On a recent Friday evening, I was playing phone tag with a woman named Suzette. We were strangers, as far as I knew, connected through her membership with the TownLake YMCA.


It was my job, as a Y director and interfaith chaplain, to check-in with members like Suzette, see how they were holding up during the COVID-19 shelter-in-place order. Because Y staff couldn’t be with our collective community in person, we were determined to be there for people — for thousands of members — one by one.


But when my phone rang around 7 p.m. that Friday, I almost didn’t answer. I felt spiritually and emotionally exhausted from weeks of working at home, alongside my husband and our two elementary-age kids, both of whom need ample physical, emotional and educational attention. Like so many mothers — so many people — right now, I was drained, verging on despair. But I told myself, “just one more phone call.”


I did this because of my faith, which includes what I call “the spiritual practice of showing up.” I trust — and have experienced time and again — that our purpose will be revealed when we arrive. The universe (what you might call God or the divine) will delight and surprise us if we can only find a way to show up.


At the end of a very hard week, delight came as Suzette and I made small talk (not usually my favorite). We chatted about the stress relief and sunshine we get walking in our neighborhoods — which we quickly realized, as we described our routes, are one and the same! In fact, Suzette and I discovered we have been living just two blocks away from each other for nine years.


“I’m on my cell phone!” I told her, straightening up in my bed. “I should just walk to you!”


“You should!” she said.


So I did. I put on my sandals and stepped out into the lovely April evening, heading in my neighbor’s direction. We visited at a safe distance, near where Suzette has been working in her yard. We talked about some experiences of motherhood and bonded over our shared love of music. (Suzette plays in the Morningbird ukulele group that I have been coordinating for TownLake's Live Music in the Lobby program for the past year. She grinned with I told her my rock band, Parker Woodland, is named after an intersection in our neighborhood.)


In hindsight, Suzette and I had met before. I recall seeing her grandkids leaving her house once or twice, and I’m sure I’ve thanked her, along with the other ukulele players, when they have played “You Are My Sunshine” in the YMCA lobby. But Suzette and I had never connected so directly and memorably until the hustle and bustle of modern life had been stripped away by the coronavirus.

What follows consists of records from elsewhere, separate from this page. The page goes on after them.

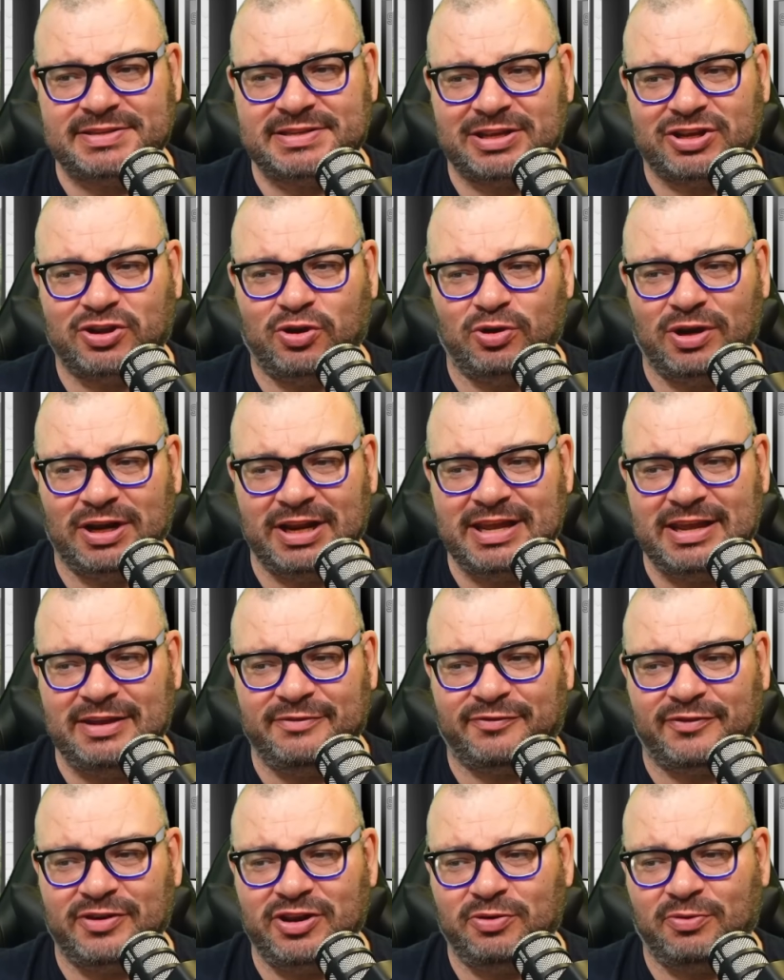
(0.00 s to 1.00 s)
that could
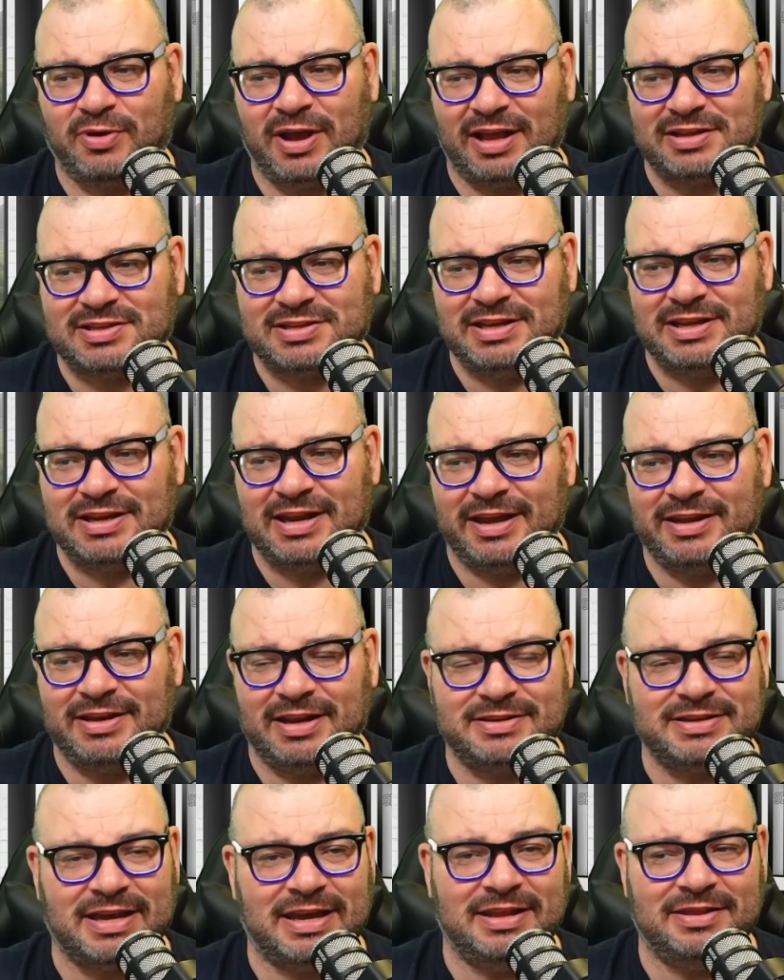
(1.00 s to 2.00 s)
leave Newcastle
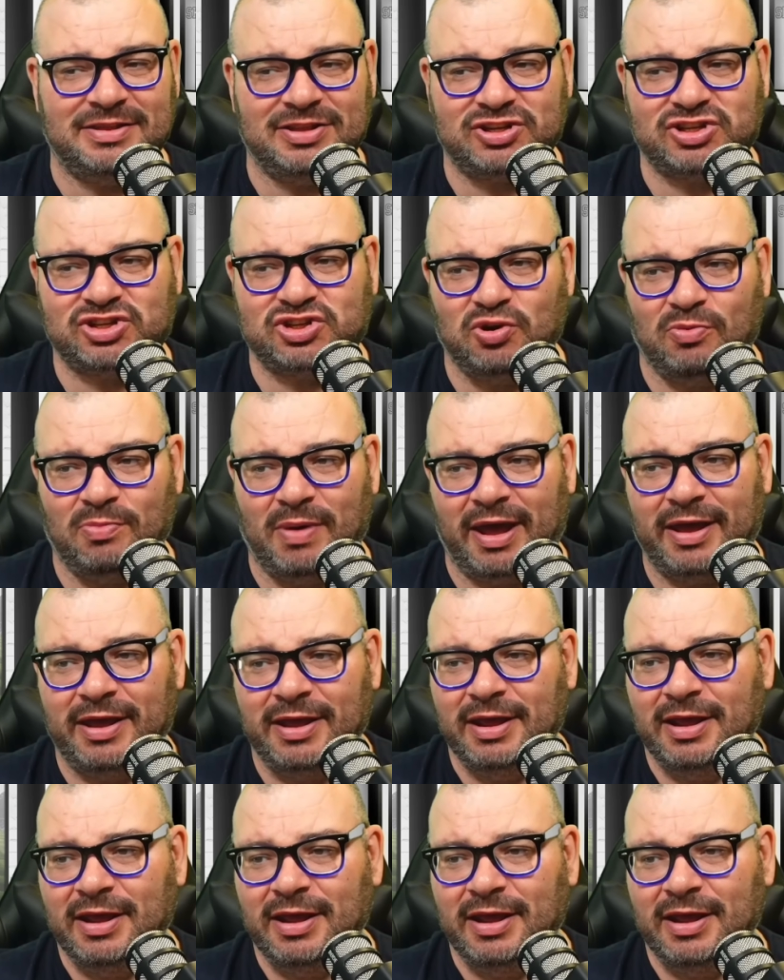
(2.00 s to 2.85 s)
United in the summer.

Now I text her when I’m out for a walk, and she stops to say, “Hi,” when the kids and I are in the front yard. We each have a new person nearby whom we can call in an emergency or if we simply need a friend.


I thought my job was to call Suzette and lift her spirits. In the end, the support was mutual. That is how true community works.


My YMCA colleagues and I can’t wait until we can safely be back in our facilities, dancing and swimming and re-connecting with our community in person. In the meantime, we laugh and cry with new friends on the other end of the phone.


The Y is a diverse microcosm of the wider world. Many people are doing well, thankful for their jobs and health. But others are struggling. My heart breaks for those who are sick or have lost loved ones and jobs. My heart aches for those who are struggling with abuse, addiction, depression, poverty or other conditions that are exacerbated by the crucial yet difficult effort to shelter in place.


Our staff’s phone call outreach does not take away the pain of the coronavirus pandemic. The calls do not change the fact many families are separated or grieving this Mother’s Day.


The calls mean that fewer people will suffer alone. Moments like meeting Suzette remind me that there is still joy to be had in hard times.


We need our neighbors and our communities, even when we must hold them at a physical distance. Whom do you know that might be struggling or grieving? Whom can you check on today, with an old-fashioned phone call? Where can you show up, even virtually, to surprise and delight someone?


Life can be painful and beautiful all at once, and the way we will get through this is together.


The Rev. Erin Walter serves as director of community engagement and social responsibility with the YMCA of Austin and the affiliated community minister for Wildflower Church,a Unitarian Universalist Congregation in South Austin.